Elaine Tavares, Palavras Insurgentes
O grito dos munduruku já se perdeu na mata e o monstro de belo nome segue arrasando a floresta e os rios. Depois de uma ocupação do canteiro de obras da Usina de Belo Monte por indígenas de oito etnias – com maioria munduruku – e demonstrações de solidariedade dos trabalhadores que lá estão para a construção, os trabalhos avançam. A justiça (?) cala os índios, e rasga a Constituição que garante no artigo 231, parágrafo terceiro: “O aproveitamento dos recursos hídricos, incluídos os potenciais energéticos, a pesquisa e a lavra das riquezas minerais em terras indígenas só podem ser efetivados com autorização do Congresso Nacional, ouvidas as comunidades afetadas, ficando-lhes assegurada participação nos resultados da lavra, na forma da lei”. E é isso que eles reivindicam. O sagrado direito de serem ouvidos e atendidos nas suas reivindicações. Não houve consulta prévia para a obra que já está afetando a vida de milhares de pessoas, indígenas e ribeirinhos. Iniciada em julho de 2011 mudará radicalmente o curso do rio Xingu, um rio que é vida pra milhares de famílias que vivem próximo às suas margens.

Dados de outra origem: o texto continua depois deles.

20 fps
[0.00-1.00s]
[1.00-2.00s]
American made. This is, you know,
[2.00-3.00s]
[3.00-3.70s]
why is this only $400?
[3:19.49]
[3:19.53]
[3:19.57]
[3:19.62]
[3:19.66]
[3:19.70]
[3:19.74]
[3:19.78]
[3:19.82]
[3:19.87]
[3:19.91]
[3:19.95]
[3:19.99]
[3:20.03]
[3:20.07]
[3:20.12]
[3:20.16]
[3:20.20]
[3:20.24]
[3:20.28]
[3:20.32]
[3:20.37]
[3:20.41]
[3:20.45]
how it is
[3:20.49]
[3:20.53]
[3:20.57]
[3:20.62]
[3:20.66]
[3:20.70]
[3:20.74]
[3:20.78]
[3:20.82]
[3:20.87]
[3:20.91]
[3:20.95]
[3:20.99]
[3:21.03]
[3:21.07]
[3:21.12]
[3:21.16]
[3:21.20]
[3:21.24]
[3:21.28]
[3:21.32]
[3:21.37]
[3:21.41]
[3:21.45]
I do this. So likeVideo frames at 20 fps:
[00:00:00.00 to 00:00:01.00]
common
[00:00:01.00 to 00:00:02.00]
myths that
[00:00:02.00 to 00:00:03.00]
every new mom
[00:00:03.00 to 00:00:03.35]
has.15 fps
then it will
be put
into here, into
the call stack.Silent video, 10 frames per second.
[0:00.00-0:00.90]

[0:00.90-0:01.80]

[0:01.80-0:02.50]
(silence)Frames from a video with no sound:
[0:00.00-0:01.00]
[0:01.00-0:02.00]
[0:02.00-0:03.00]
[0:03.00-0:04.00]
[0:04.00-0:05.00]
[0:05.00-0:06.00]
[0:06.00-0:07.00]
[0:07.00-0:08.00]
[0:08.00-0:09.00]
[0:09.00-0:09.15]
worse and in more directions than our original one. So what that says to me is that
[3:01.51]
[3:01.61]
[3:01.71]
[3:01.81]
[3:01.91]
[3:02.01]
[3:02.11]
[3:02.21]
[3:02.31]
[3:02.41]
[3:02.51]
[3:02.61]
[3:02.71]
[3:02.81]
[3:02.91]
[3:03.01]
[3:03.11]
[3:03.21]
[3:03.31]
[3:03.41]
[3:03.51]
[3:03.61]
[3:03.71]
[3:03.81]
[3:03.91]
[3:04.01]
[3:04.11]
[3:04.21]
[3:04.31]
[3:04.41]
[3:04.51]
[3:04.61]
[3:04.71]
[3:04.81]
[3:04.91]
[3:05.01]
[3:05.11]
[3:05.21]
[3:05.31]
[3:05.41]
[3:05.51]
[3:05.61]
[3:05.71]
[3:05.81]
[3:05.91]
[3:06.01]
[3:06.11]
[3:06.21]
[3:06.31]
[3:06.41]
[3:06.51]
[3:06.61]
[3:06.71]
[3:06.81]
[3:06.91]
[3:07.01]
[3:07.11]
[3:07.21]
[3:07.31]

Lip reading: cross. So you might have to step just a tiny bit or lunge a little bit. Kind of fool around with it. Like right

O que tem havido, desde o início das obras é desrespeito e violência contra os indígenas e contra qualquer outro que se arvore em apoiar presencialmente a luta das comunidades. E tudo está tão dominado pelos interesses das empresas que nessa última ocupação quem pediu para desalojar os indígenas foi a delegada chefe da Polícia Federal em Altamira, que é esposa do advogado da empresa Norte Energia, a que está no comando da obra. O próprio Ministério Público denunciou o conflito de interesses, mas não teve jeito. Os índios tiveram de sair. Não é a primeira vez que eles ocupam canteiros e fazem protestos voltados diretamente ao governo federal, que é quem está descumprindo a Constituição. Os mundurukus ainda também enfrentam o garimpo ilegal em suas terras no Pará e contra isso também tem se insurgido, com igual silêncio por parte da mídia e do governo.
Já com relação às empresas que estão realizando a obra, a justiça não atua com a mesma ligeireza e rigor. Os contratos não são cumpridos, os acordos referentes a medidas socioambientais tampouco e tudo segue sem maiores percalços. Aplica-se uma multa e “la nave vá”. Orçada em 16 milhões no início dos trabalhos, o valor final da destruição agora já está em 30 bilhões, podendo continuar a subir conforme os interesses das empreiteiras e dos lobistas. Grande parte desse valor é dinheiro público repassado através do BNDES. Ou seja, segue o mesmo diapasão de sempre. O dinheiro público financia o risco dos empresários privados. Mas, depois, quando vierem os lucros, quem ganha não é o povo brasileiro.
Obras como a Belo Monte, de estrutura gigantesca, que prometem gerar luz para todo o país, o que geram na verdade é dinheiro para o bolso de muito poucos. Já se estima que dos 11 megawatts prometidos para essa usina, apenas quatro mil serão produzidos. Ou seja, as promessas se esboroam, mas as obras seguem a todo vapor, a despeito de toda a luta das comunidades, principalmente dos indígenas. Os impactos ambientais que essa e outras usinas programadas para a região amazônica vão causar talvez só apareçam com mais força nos próximos anos. Certamente sobrará choro e ranger de dentes, principalmente para os empobrecidos, aqueles que vivem em áreas de risco e que acabarão sofrendo com mais força as consequências climáticas que advirão não só na região das usinas, mas em todo o país. Só a usina de Belo Monte colocará na floresta dois milhões e quatrocentos mil metros de concreto.
Enquanto isso, a justiça aplica o rigor da lei aos que lutam, o governo faz vistas grossas embriagado com a ilusão do “crescimento”, as empresas se deleitam, o cimento cobre as matas, os rios mudam seus cursos, o sistema bio/eco/lógico se desestabiliza. Os que lutam e advertem sabem que são como “arautos da desgraça”, a gritar na montanha sobre os males que virão. E virão. Como esses não têm poder, resta a resistência. É certo que será inútil dizer: “avisamos”. O mal estará feito. Mas, a história pelo menos terá registrado que enquanto a classe dominante se lambuzava com as benesses do dinheiro público, sequestrando o estado para seu prazer, havia alguns que lutavam.